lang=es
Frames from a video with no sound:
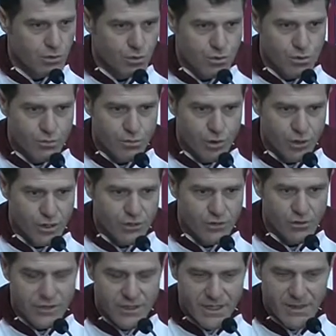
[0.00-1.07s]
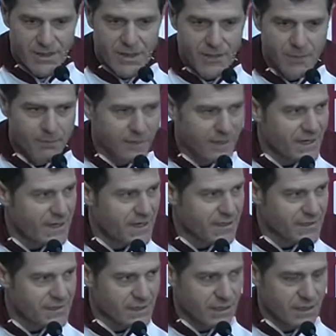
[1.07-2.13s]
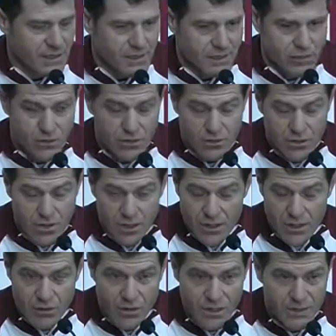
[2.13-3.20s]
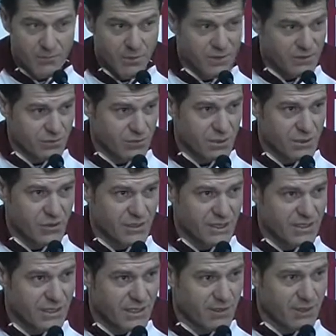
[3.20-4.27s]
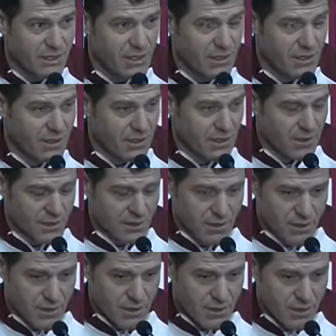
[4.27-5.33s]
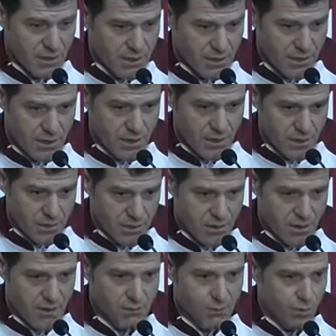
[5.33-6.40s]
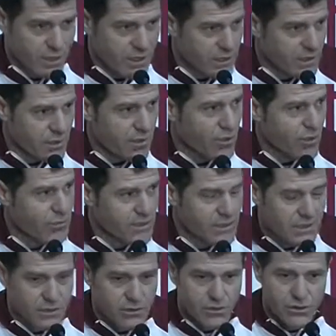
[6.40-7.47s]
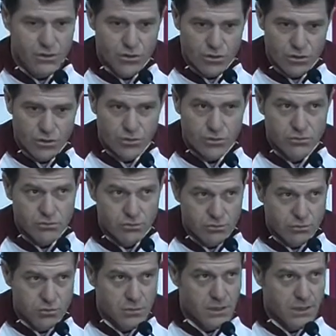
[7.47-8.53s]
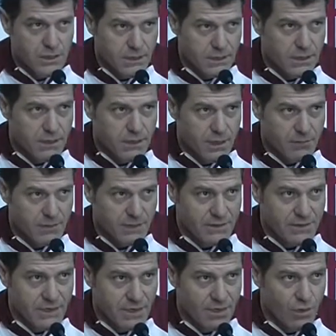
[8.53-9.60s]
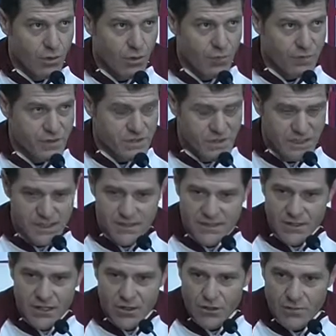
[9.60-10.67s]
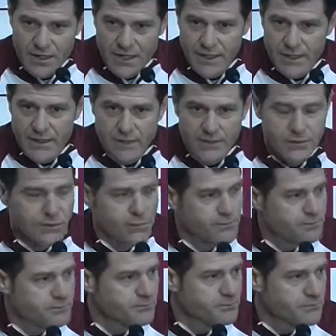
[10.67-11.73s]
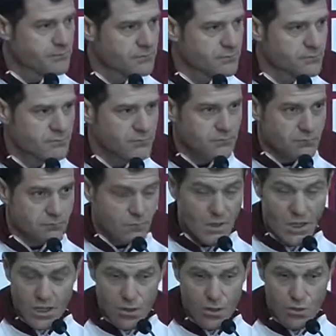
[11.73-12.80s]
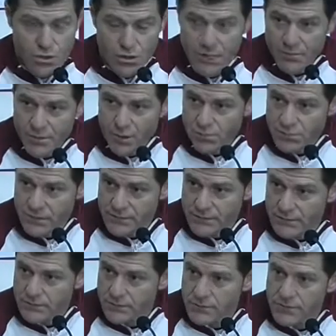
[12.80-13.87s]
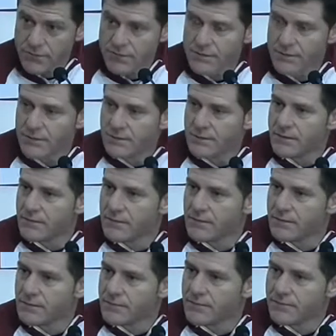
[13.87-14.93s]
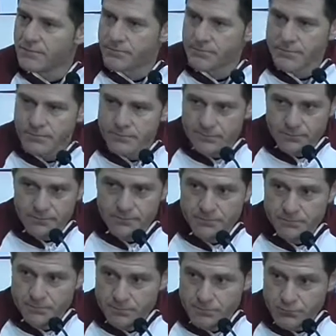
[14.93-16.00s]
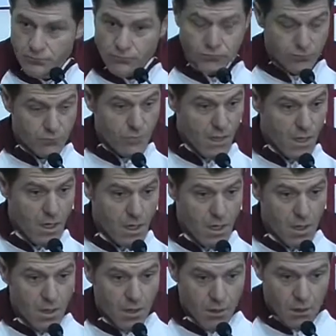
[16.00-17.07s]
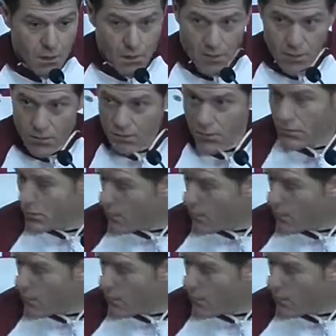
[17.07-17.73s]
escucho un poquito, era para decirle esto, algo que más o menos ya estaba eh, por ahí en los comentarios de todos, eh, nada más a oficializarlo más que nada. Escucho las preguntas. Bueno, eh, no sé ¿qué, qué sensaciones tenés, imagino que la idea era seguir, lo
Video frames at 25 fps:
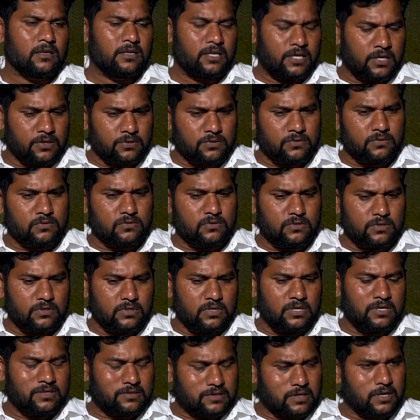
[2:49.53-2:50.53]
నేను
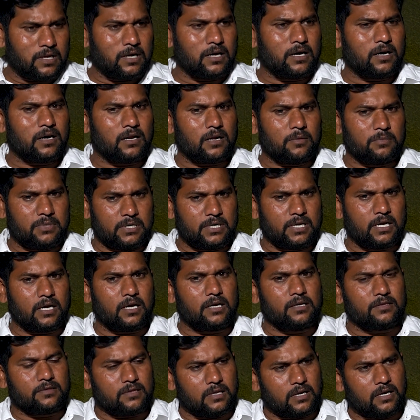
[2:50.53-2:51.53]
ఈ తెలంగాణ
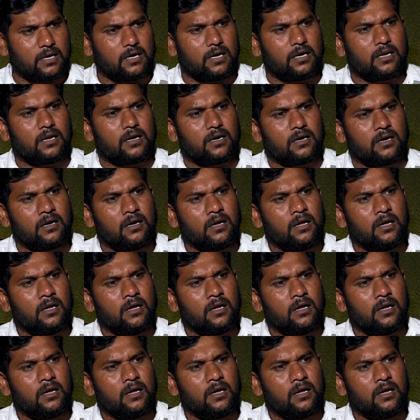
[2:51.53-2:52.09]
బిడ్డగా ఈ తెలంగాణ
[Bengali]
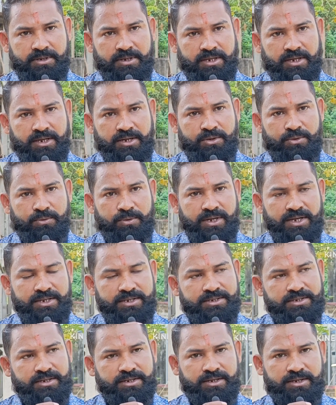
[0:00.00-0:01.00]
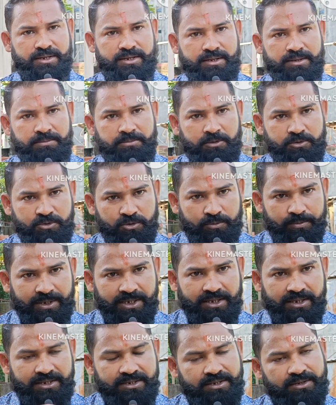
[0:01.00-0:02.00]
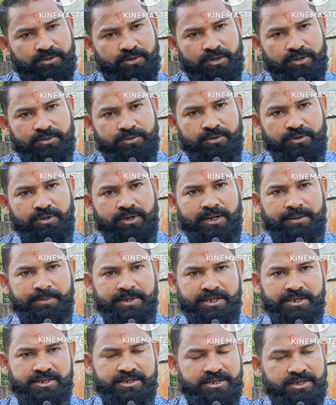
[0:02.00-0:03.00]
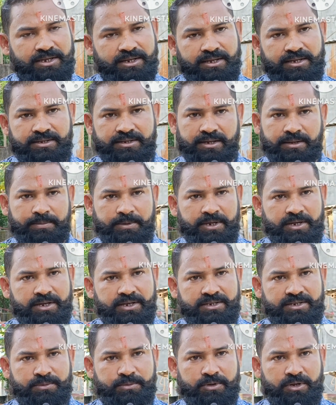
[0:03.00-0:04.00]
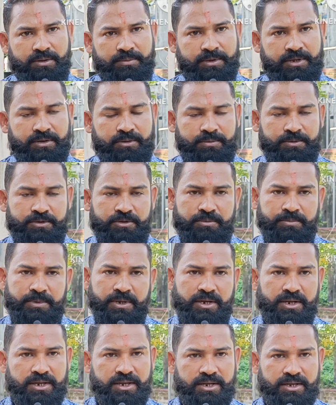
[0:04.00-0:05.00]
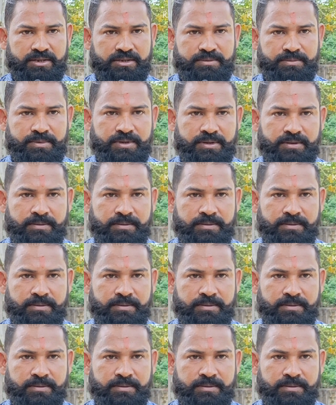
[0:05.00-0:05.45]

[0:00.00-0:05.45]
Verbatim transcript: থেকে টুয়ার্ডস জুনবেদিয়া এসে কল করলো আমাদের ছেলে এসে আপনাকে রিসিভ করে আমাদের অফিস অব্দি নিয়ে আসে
---
→ **WORK INSTRUCTION**:
An exact copy of the lines from the one with "[2.13-3.20s]" through the end of the entries above, both included, is the whole answer. It contains no pictures.

→ **EXERCISE RESULT**:
[2.13-3.20s]
[3.20-4.27s]
[4.27-5.33s]
[5.33-6.40s]
[6.40-7.47s]
[7.47-8.53s]
[8.53-9.60s]
[9.60-10.67s]
[10.67-11.73s]
[11.73-12.80s]
[12.80-13.87s]
[13.87-14.93s]
[14.93-16.00s]
[16.00-17.07s]
[17.07-17.73s]
escucho un poquito, era para decirle esto, algo que más o menos ya estaba eh, por ahí en los comentarios de todos, eh, nada más a oficializarlo más que nada. Escucho las preguntas. Bueno, eh, no sé ¿qué, qué sensaciones tenés, imagino que la idea era seguir, lo
Video frames at 25 fps:
[2:49.53-2:50.53]
నేను
[2:50.53-2:51.53]
ఈ తెలంగాణ
[2:51.53-2:52.09]
బిడ్డగా ఈ తెలంగాణ
[Bengali]
[0:00.00-0:01.00]
[0:01.00-0:02.00]
[0:02.00-0:03.00]
[0:03.00-0:04.00]
[0:04.00-0:05.00]
[0:05.00-0:05.45]

[0:00.00-0:05.45]
Verbatim transcript: থেকে টুয়ার্ডস জুনবেদিয়া এসে কল করলো আমাদের ছেলে এসে আপনাকে রিসিভ করে আমাদের অফিস অব্দি নিয়ে আসে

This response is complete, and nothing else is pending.